Forum Discussion
Bitwaker
1 year agoProtege
Kiosk mode or "at least" a way to disable system menu gestures?
We are developing applications that will not be released on the Meta store. These include utilities and tools for other teams to use, as well as games intended for dedicated contests where users are required to remain within the app (and again... I'm not talking about apps available on the store but apps that our final clients will use in they HQ or physical stores to show off their products).
Based on my understanding, many other developers are making similar requests. Is there a possibility to hide the system menus for the 'hand tracking' mode? Additionally, are there plans to introduce a 'kiosk' mode?
12 Replies
- BastiaanGriselHonored Guest
We also really need this for our enterprise applications. Clients are confused enough with VR as-is and we want to prevent any friction that takes them out of the experience.
Question: do the custom launchers of ArborXR or ManageXR maybe solve this?
- kaicentHonored Guest
they dont solve this, they will just take you to a custom kiosk menu where you can set a boundry etc if you have the admin password.
we need a way to completly remove that button. i go even further, we need a way to remove all meta features and have it be a normal operating system that doesnt want you to be a part of the meta horizon universe and just serves as a solid VR OS.
- ilhuangHonored Guest
2025 and this issue still persists. This makes it very annoying to develop and work with hand first interactions...
- lucajungeExplorer
Yes, this is still a major pain point for low-maintenance use-cases like art installations or museum exhibits.

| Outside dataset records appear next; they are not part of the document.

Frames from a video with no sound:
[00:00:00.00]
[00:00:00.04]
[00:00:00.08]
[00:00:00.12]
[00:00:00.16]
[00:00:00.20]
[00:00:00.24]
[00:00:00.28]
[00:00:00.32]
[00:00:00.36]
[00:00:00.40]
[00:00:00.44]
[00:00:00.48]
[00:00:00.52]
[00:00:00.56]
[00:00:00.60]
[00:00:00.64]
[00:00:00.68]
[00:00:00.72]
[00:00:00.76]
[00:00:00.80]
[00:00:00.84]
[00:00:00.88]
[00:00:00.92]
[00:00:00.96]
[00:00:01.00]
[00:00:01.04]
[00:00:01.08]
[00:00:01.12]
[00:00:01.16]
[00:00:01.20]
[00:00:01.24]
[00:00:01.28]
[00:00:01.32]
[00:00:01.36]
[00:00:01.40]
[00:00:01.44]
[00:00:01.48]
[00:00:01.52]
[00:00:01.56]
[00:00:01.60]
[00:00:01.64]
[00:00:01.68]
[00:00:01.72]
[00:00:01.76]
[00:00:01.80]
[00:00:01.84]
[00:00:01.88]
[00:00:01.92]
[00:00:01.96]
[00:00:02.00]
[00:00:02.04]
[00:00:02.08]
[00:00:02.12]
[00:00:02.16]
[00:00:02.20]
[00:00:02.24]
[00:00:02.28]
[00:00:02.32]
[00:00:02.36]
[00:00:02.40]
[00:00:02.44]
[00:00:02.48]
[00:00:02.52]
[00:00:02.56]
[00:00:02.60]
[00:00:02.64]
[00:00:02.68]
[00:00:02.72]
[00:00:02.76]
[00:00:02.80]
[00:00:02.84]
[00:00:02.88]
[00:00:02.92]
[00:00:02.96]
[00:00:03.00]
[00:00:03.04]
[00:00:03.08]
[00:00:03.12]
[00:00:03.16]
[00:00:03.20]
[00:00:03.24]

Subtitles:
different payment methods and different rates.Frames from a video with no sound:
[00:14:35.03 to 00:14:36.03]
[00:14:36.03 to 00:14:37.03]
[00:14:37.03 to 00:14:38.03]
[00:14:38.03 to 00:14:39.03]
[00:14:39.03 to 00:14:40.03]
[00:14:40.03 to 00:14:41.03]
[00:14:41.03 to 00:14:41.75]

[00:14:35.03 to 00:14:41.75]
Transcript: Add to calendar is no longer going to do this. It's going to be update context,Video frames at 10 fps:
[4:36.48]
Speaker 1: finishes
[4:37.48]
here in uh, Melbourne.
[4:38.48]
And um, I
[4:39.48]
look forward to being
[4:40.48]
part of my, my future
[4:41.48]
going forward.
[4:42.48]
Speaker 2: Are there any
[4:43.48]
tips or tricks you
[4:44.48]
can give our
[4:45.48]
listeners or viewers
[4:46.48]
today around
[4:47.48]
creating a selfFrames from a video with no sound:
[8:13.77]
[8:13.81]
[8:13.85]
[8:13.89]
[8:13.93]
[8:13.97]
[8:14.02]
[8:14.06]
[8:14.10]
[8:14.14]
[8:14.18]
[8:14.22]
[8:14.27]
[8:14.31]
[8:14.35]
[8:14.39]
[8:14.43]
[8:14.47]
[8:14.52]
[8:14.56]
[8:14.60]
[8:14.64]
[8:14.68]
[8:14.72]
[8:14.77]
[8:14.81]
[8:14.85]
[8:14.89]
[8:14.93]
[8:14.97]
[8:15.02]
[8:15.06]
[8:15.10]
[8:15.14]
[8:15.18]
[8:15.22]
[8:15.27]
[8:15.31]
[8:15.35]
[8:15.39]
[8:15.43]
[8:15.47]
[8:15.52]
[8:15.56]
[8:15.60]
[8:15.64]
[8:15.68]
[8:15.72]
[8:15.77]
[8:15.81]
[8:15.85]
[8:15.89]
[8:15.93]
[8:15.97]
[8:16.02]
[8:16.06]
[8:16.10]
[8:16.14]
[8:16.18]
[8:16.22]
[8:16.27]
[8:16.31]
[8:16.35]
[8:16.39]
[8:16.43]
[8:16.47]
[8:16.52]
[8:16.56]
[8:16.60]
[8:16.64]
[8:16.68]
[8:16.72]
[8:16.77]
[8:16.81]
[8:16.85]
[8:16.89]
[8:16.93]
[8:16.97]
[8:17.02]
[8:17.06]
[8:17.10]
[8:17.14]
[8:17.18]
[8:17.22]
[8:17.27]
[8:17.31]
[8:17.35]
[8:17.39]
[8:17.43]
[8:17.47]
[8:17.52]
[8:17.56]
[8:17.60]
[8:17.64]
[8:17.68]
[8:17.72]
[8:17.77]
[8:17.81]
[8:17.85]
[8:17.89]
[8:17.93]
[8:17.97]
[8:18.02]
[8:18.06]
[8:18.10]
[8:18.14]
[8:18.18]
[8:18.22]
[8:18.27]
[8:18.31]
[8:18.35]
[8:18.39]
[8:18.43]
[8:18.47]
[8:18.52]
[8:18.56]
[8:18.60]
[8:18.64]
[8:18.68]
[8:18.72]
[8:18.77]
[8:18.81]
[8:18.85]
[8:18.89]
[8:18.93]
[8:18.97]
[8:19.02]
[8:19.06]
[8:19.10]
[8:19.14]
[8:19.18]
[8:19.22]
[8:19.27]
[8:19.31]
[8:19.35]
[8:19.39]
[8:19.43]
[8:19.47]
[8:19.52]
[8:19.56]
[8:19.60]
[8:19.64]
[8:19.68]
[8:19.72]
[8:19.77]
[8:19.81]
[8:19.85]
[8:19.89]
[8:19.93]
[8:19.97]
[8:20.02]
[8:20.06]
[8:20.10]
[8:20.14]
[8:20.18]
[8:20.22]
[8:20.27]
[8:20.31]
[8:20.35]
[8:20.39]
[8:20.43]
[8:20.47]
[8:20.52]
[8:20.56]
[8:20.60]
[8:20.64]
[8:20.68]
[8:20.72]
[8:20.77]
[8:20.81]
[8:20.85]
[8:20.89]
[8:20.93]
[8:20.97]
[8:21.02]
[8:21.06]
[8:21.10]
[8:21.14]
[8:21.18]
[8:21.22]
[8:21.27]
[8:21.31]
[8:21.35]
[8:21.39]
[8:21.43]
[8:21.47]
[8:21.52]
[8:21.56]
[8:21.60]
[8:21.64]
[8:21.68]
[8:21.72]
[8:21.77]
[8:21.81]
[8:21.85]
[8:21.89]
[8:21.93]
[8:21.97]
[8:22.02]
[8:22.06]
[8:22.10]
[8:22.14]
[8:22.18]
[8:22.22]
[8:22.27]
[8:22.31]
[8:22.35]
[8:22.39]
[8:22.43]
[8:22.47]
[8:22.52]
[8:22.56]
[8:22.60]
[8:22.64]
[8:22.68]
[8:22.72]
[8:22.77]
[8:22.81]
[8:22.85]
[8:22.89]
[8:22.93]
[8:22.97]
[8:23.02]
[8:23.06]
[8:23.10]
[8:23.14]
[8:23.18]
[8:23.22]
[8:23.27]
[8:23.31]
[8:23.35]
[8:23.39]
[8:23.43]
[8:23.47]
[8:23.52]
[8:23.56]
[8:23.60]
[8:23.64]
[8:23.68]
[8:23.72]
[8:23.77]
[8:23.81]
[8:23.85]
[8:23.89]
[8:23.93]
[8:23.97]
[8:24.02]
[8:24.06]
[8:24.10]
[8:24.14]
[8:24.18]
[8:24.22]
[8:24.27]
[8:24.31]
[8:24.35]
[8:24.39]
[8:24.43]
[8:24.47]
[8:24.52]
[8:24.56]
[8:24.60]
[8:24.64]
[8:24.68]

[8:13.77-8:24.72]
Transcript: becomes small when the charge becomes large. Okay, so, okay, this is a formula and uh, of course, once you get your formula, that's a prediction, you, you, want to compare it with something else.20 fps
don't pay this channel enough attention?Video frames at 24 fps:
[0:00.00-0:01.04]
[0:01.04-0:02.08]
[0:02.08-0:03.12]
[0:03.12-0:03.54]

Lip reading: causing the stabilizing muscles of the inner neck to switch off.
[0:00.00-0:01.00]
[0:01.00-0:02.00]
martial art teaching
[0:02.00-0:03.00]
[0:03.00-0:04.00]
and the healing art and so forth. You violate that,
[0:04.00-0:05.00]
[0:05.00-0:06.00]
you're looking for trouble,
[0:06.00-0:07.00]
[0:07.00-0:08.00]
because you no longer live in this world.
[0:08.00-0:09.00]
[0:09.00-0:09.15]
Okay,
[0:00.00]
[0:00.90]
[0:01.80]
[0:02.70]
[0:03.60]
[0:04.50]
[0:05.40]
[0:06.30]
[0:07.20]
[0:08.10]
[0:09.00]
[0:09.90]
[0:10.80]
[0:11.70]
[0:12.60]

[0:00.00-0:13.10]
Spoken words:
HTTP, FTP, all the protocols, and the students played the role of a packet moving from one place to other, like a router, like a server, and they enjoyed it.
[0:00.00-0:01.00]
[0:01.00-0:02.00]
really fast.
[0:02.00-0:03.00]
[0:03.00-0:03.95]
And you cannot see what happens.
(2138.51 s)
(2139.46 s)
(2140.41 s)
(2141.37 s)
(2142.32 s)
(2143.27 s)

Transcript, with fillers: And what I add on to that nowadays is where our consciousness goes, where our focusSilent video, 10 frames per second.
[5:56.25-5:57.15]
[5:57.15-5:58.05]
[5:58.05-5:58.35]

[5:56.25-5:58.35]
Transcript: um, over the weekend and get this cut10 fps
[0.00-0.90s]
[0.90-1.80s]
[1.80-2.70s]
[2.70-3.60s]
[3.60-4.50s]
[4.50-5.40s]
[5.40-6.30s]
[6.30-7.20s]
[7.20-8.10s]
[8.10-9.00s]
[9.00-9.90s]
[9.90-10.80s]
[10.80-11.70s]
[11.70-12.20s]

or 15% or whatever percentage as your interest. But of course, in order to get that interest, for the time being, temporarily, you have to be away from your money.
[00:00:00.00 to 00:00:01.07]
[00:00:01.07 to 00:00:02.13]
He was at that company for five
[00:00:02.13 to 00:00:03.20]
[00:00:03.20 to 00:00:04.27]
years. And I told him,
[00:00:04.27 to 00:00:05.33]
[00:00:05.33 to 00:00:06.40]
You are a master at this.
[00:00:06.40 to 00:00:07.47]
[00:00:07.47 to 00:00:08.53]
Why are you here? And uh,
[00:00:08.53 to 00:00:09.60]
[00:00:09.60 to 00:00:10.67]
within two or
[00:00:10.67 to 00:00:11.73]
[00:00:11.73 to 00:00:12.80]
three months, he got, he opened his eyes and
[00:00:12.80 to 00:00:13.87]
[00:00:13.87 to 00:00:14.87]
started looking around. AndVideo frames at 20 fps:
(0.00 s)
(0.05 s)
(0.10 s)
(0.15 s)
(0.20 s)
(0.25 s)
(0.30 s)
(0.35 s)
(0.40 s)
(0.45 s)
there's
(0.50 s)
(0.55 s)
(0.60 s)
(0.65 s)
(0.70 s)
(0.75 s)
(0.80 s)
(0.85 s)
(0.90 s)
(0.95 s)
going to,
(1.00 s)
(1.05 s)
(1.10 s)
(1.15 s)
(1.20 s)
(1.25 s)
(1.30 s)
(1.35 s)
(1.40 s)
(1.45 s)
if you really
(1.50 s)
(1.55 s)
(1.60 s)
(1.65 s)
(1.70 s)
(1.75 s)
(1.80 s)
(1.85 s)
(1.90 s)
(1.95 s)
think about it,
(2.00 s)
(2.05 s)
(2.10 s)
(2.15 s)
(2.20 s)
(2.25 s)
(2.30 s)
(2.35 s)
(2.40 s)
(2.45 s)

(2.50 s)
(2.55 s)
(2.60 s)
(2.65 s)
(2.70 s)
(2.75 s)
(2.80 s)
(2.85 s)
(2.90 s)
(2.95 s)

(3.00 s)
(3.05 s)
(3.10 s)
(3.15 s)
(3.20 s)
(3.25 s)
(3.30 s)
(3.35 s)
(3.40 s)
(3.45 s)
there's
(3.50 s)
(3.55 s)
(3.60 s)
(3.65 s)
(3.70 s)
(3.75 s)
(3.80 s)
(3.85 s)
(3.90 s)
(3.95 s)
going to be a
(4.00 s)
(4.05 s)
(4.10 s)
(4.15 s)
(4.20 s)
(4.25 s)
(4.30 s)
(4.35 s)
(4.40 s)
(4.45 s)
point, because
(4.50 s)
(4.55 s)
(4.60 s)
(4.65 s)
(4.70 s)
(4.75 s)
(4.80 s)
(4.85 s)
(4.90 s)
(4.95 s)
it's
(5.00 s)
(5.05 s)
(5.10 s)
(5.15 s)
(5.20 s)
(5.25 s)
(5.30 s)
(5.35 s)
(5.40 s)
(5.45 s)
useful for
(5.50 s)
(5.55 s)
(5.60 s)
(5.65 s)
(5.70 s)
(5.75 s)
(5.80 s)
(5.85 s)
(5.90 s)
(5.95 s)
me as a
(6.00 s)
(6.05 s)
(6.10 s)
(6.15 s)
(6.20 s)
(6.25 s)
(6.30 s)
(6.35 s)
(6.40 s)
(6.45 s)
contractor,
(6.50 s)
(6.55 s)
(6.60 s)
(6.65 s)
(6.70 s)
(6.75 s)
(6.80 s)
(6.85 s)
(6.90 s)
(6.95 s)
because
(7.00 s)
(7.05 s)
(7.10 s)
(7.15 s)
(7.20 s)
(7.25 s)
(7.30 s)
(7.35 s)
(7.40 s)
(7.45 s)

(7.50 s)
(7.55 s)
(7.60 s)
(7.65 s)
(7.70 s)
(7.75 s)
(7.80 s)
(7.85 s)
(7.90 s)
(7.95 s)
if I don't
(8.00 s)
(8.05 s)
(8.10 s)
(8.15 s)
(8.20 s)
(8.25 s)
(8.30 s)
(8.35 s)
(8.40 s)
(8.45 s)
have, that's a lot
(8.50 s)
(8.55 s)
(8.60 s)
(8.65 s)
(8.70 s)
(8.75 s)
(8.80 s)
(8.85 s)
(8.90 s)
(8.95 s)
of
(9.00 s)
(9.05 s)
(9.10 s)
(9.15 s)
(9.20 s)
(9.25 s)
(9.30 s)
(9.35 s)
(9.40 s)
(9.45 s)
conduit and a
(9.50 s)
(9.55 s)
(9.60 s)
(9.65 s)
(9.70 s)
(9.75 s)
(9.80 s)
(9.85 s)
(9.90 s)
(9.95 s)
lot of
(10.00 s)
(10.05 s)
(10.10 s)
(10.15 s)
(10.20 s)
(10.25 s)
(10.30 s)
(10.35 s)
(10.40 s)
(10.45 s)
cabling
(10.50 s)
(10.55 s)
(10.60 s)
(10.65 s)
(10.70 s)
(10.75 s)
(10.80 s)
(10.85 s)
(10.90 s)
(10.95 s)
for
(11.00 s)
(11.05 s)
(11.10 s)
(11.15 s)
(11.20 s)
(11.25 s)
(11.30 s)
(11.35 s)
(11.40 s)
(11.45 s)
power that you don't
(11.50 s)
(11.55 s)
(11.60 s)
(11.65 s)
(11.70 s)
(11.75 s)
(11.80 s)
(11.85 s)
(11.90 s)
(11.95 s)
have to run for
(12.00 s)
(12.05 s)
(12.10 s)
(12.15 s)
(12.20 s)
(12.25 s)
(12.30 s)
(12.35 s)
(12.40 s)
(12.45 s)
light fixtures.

Evenr third party solutions like ArborXR are just overriding events to throw you back into your specified kiosk app and even they can't disable the menu button(s)
- evgeny.oculusProtege
Very demanding feature. +1
- kaicentHonored Guest
Well, Meta just really wants you to pay per device per month. make a software switch a premium feature.
i did an app for a exhibition many years ago. i was able to run it with Arborxr. then something changed. all 6 devices where not working anymore and meta introduced the shady buisness practice as a subscription.
i found a workaround by disabling the VR shell, oculus home completly and then rely on batch files to launch the app again after a reboot but with the latest update the quest just gets stuck while booting.
i dont know why meta on one hand is all open source and stuff (looking at llama) and then they manage VR like this.
the meta horizon OS is just a modified version of Android wich is open source by the way.
we are not asking for root access, all we want is the ability to modify and edit the system as much as possible to be able to develop what we want and to be able to show our development to potential customers and the general public without the need of a personal guide for everyone. if you (meta) wants more people in VR and in your universe why are you making it hard for developers and potential buyers of your devices?as it is right now i will never tell customers to go for VR since it is to much to manage and the experience will
never be seamless. i really hope androidXR does things different and VR will finally be a seamless experience for exhibition visiters and retail.
- marcocarlo88Honored Guest
so there is no solution for this?
- DevPWExplorer
+1 on this issue... We really need to disable this default gesture, since it will break our hand-tracking based system. A quick menu button could be just the power button, or a double tap on the side of the hmd, but not the current pinch gesture 😞
- BehtomHonored Guest
+1 I really need to remove this feature for our use purposes.
- jakoblacourHonored Guest
Meta’s refusal to provide a real kiosk mode is a failure of vision. This is not a niche request - it’s a baseline requirement for anyone creating serious VR experiences. The fact that accidental hand gestures can instantly disrupt or ruin an installation or performance is unacceptable.
Forcing developers and producers onto third-party MDMs is a clear refusal to take responsibility. It shows Meta is content to outsource the problem while creators, educators, and businesses pay extra and gamble on fragile workarounds. It is absurd that a company claiming to lead the future of XR cannot deliver the basic ability to lock a device to an experience.
The message is clear: Meta is designing only for casual consumers, not for professionals who push the medium forward. Until you give developers direct, native control over system menus and gestures, Quest will remain a toy, not a reliable tool.
- jakoblacourHonored Guest
I want to be absolutely clear. This is not a secondary issue. By refusing to give creators real control, Meta is actively sabotaging the future of its own platform.
Hand tracking, multiuser setups, and co-location are not gimmicks. They are the foundation for meaningful shared VR. Right now they are rendered fragile and unreliable because the system itself cannot be locked down. Every accidental gesture or menu pop-up is a reminder that Quest is built for casual play, not serious creation.
This is precisely why the field often feels inaccessible and esoteric. It is not because creators lack vision. It is because Meta refuses to fix the fundamentals. If another company steps in and solves this problem properly, creators will abandon Quest without hesitation. Billions invested will not matter if the people building the future can’t trust the tools.